Зазвонил телефон, и Рон схватил трубку. Раздался усталый голос Тони:
— Ты видел газету из Джексона?
— Да, мы сейчас ее изучаем.
— А еще одну из Хаттисберга и «Сан гералд» ты уже читал?
— Нет, а что?
— А «Нью-Йорк таймс»?
— Нет. Посмотри ее в Интернете. Перезвони мне через час.
— Все так плохо?
— Да.
Они читали и дымили еще целый час, а потом решили не ходить в церковь. Рон чувствовал себя преданным и растерянным и был не в настроении выходить из дома. Согласно последним данным от тех, кто проводил опрос в Атланте, он лидировал с уверенным отрывом. Теперь же ему казалось, что его ждет неминуемое поражение. Ни один кандидат не переживет такой публичной порки. Он винил во всем либеральную прессу. Он винил Тони Закари и тех, кто держал кампанию под контролем. И он винил себя за то, что был так наивен. Как он мог положиться на людей, которых едва знал?

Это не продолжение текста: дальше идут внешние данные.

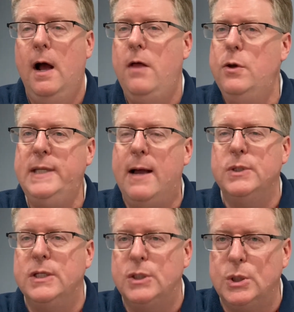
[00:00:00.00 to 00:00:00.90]
Uh, those
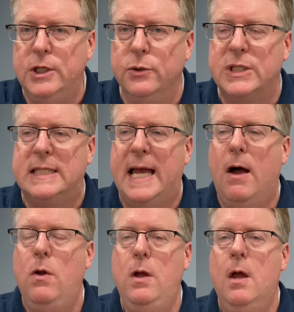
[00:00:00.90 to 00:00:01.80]
houses still
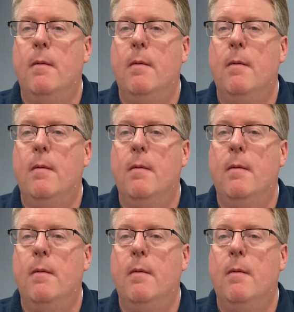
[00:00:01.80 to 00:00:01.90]
sell,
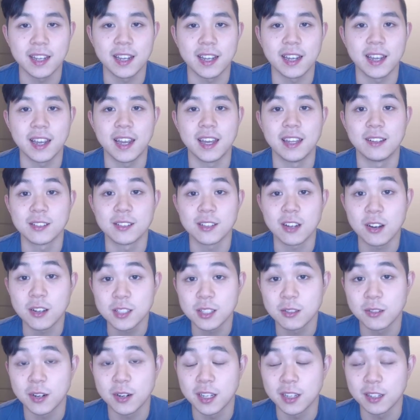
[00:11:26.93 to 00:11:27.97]
And there's
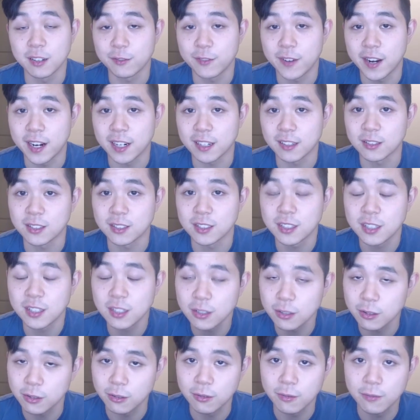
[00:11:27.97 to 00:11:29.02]
also other factors
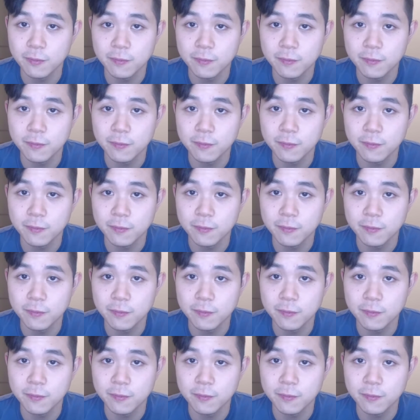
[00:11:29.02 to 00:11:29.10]
too.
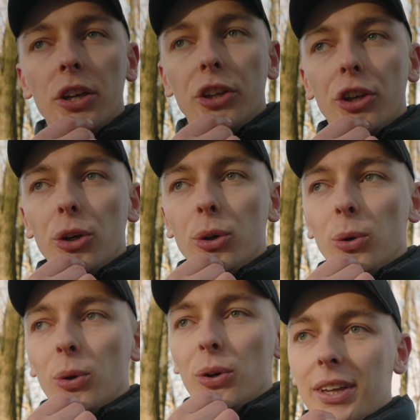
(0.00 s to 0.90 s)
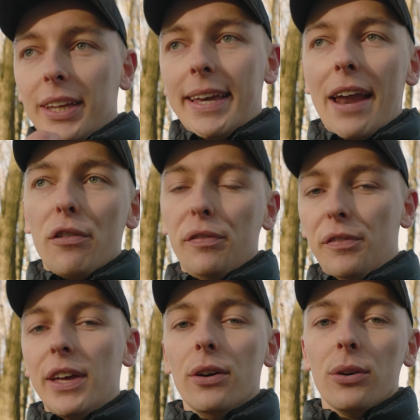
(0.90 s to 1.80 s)
you get a
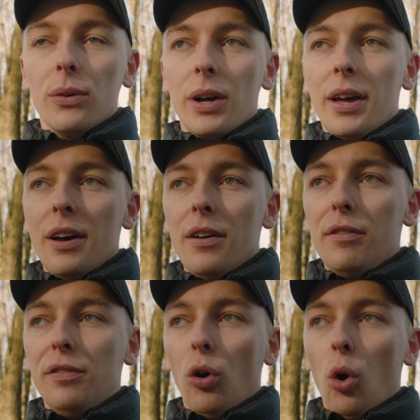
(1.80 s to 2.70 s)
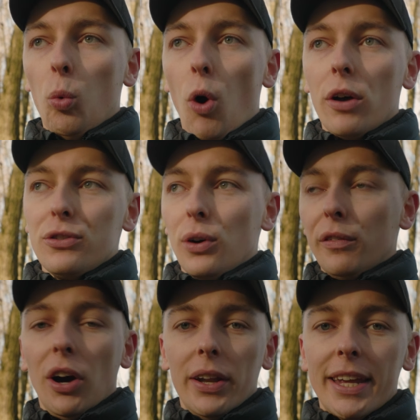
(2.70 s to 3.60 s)
feel for what sort
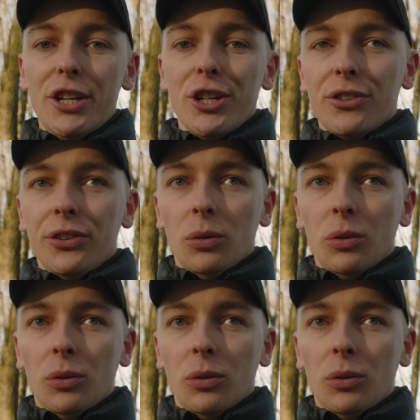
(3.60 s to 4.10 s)
of conditions you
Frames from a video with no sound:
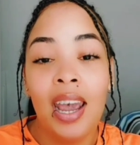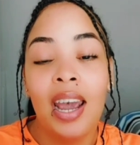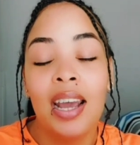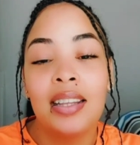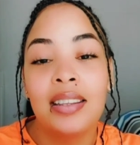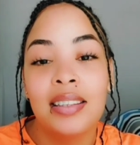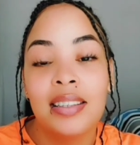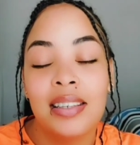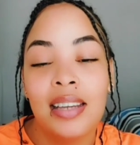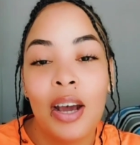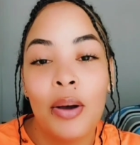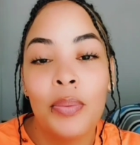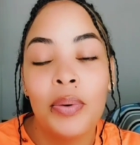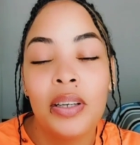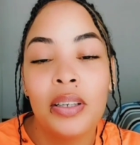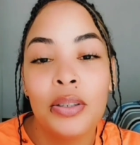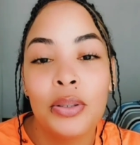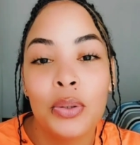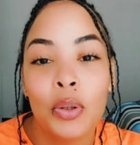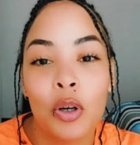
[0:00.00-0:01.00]
and then now we're
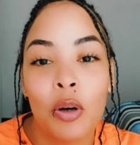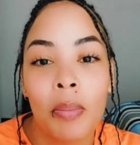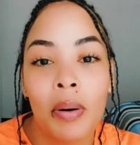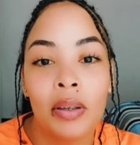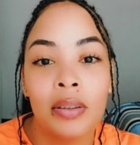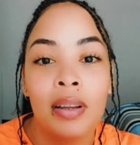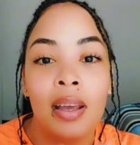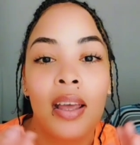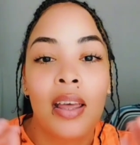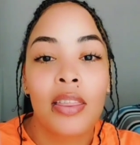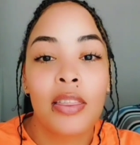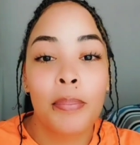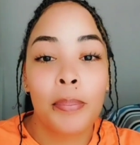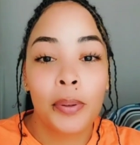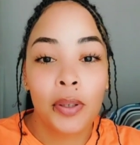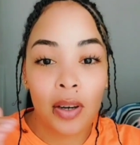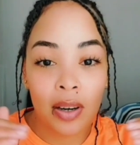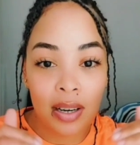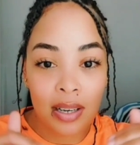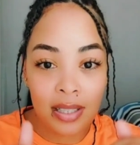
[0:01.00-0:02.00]
going to talk about the
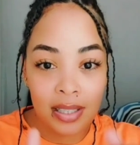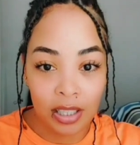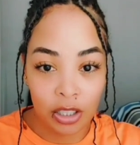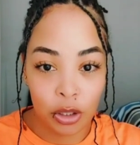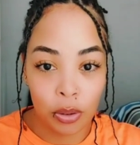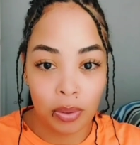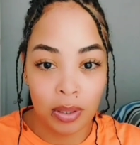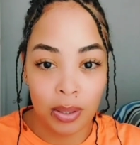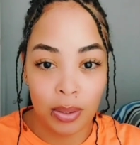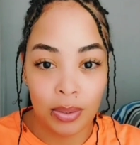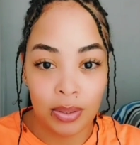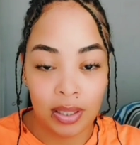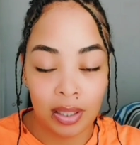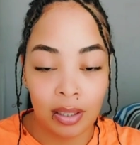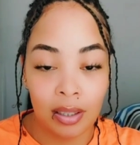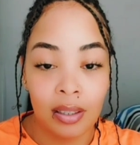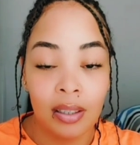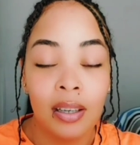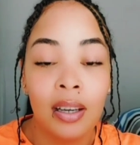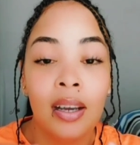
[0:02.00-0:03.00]
products that you are
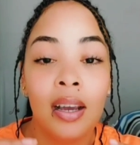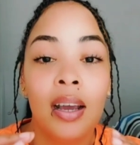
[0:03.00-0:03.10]
using.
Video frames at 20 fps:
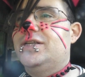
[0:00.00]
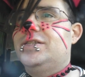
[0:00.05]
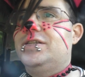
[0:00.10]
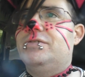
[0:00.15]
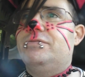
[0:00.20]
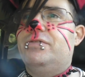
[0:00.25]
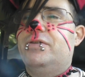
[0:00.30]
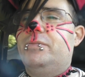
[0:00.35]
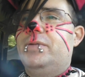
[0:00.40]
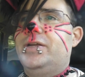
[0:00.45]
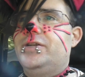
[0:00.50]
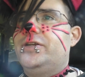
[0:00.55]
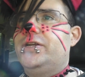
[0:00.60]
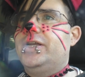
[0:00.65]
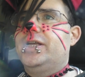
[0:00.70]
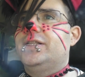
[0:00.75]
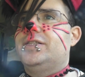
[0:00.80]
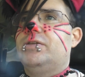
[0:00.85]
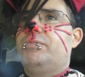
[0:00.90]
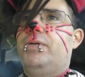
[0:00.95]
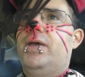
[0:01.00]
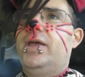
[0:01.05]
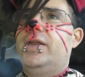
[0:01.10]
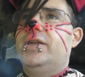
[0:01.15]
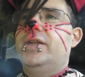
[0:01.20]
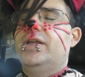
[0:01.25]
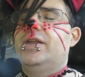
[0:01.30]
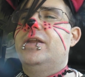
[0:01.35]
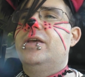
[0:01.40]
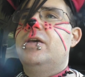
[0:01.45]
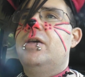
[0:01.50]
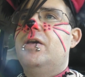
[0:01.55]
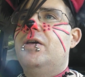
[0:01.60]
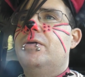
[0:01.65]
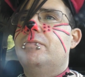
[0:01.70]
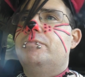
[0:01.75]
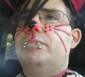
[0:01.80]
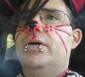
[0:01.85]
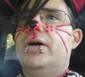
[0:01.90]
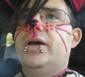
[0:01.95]
as information gets appended.
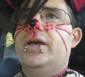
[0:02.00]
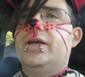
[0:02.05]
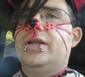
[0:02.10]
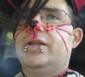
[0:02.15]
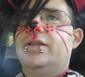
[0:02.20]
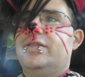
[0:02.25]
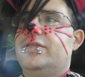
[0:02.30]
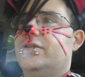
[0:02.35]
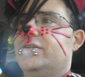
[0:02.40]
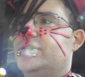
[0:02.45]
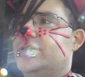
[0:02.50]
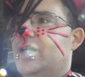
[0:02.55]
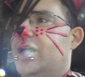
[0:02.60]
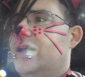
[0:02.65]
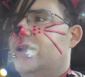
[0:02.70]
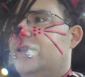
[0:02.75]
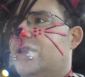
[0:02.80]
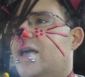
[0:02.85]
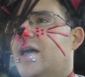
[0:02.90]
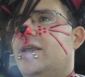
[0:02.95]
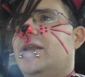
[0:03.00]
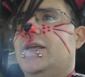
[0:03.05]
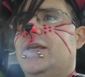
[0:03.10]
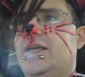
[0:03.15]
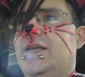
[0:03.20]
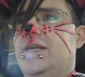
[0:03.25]
But there's not a lot of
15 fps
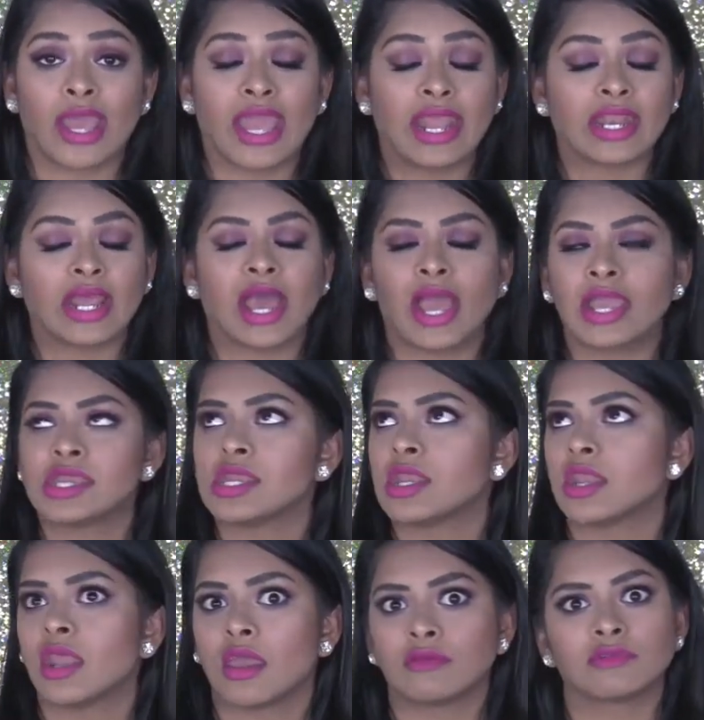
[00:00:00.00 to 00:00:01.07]
and I
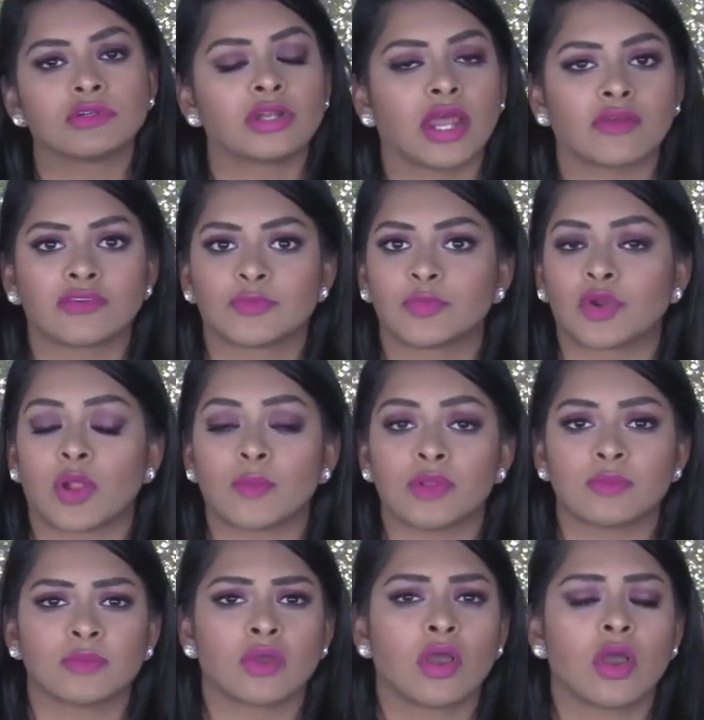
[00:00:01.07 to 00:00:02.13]
never have a
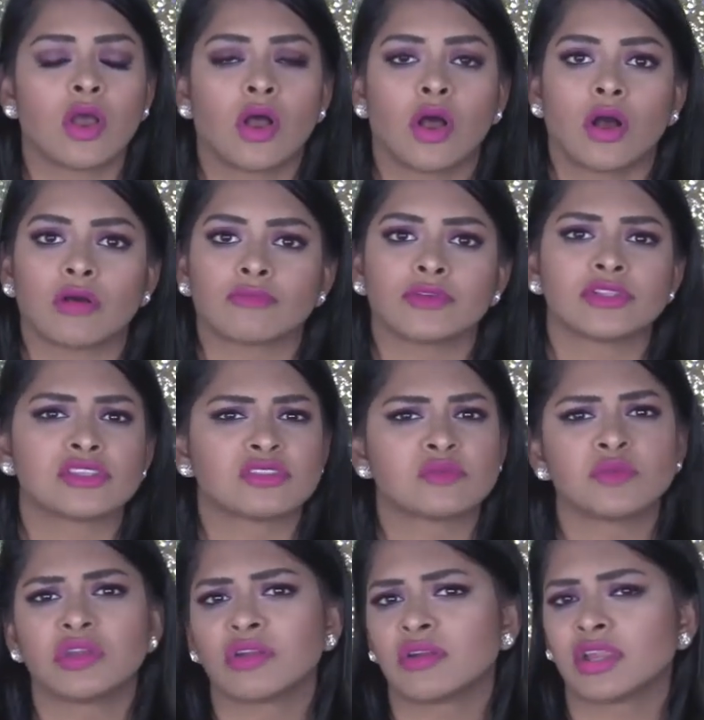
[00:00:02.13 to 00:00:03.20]
problem of it
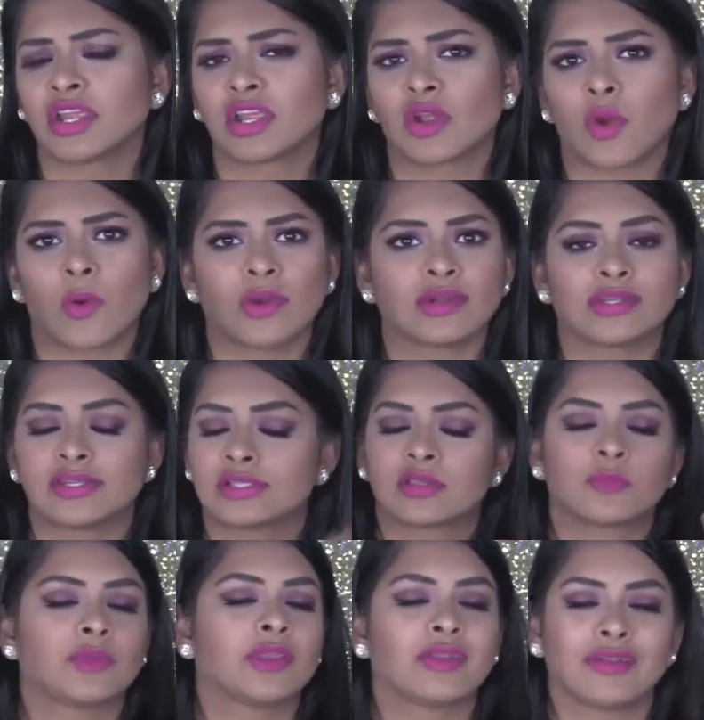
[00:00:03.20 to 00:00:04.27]
smearing or
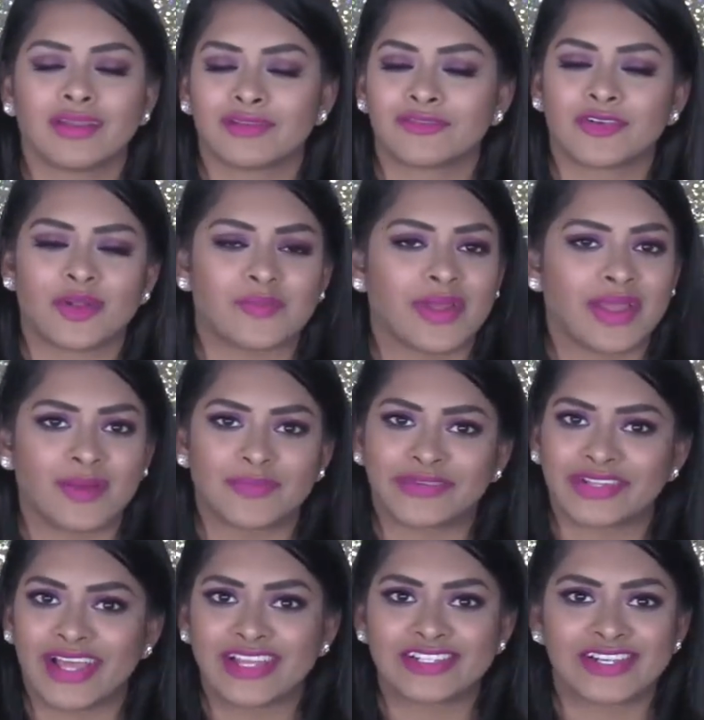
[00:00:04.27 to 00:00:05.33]
disappearing from my upper
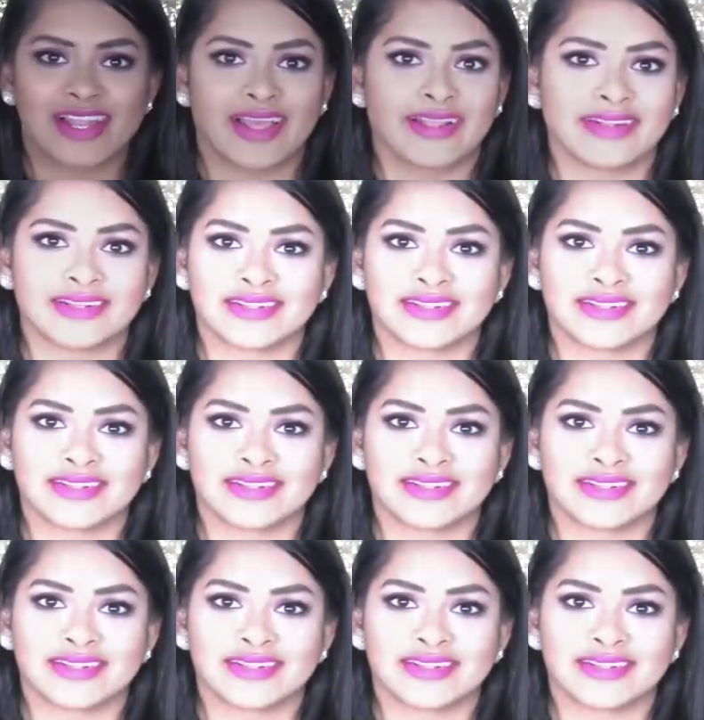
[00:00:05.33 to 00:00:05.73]
lash line.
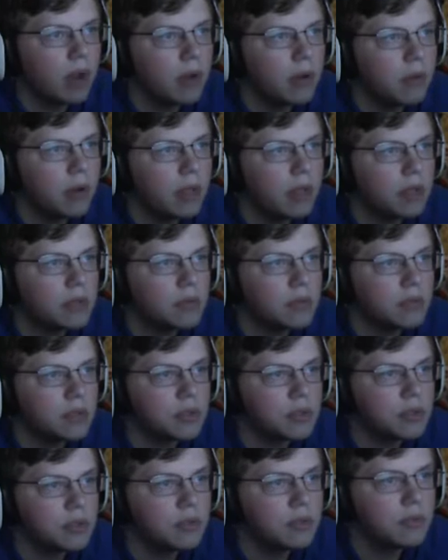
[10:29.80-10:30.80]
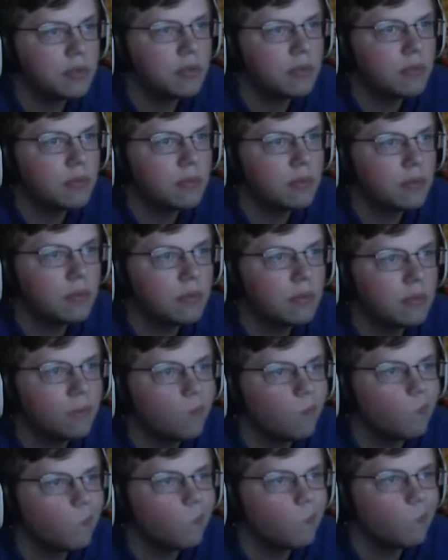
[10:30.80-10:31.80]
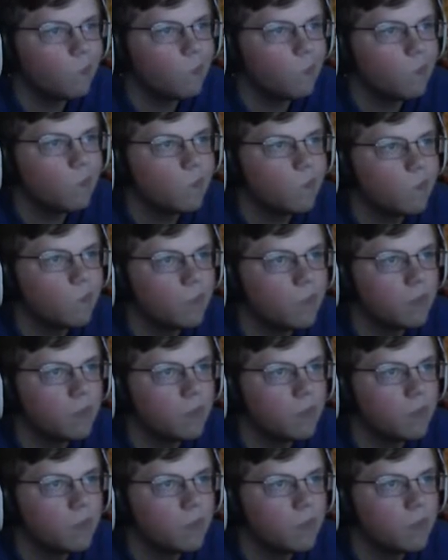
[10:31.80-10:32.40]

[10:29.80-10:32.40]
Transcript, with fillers: Alright, you know what? I guess we'll just... Hmm.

Дорин уверяла его, что он не виноват. Он настолько погрузился в кампанию, что едва успевал замечать что-то еще. Любая кампания хаотична. Никто не может уследить за всеми действиями работников и добровольцев.
Рон выплеснул гнев на Тони во время долгого и напряженного телефонного разговора.
— Вы подвели меня, — говорил Рон. — Вы унизили меня и мою семью до такой степени, что мне не хочется выходить из дома. Я думаю о том, чтобы выйти из игры.
— Ты не можешь уйти, Рон, в тебя вложено слишком много денег, — ответил Тони, пытаясь скрыть панику и ободрить своего парня.
— В этом и проблема, Тони. Я позволил вам потратить слишком много денег, а вы все не смогли с этим справиться. Немедленно прекратите всю рекламу по телевидению.
— Это невозможно, Рон. Процесс уже запущен.
— Так, значит, я не могу управлять своей кампанией, ты это хочешь сказать, Тони?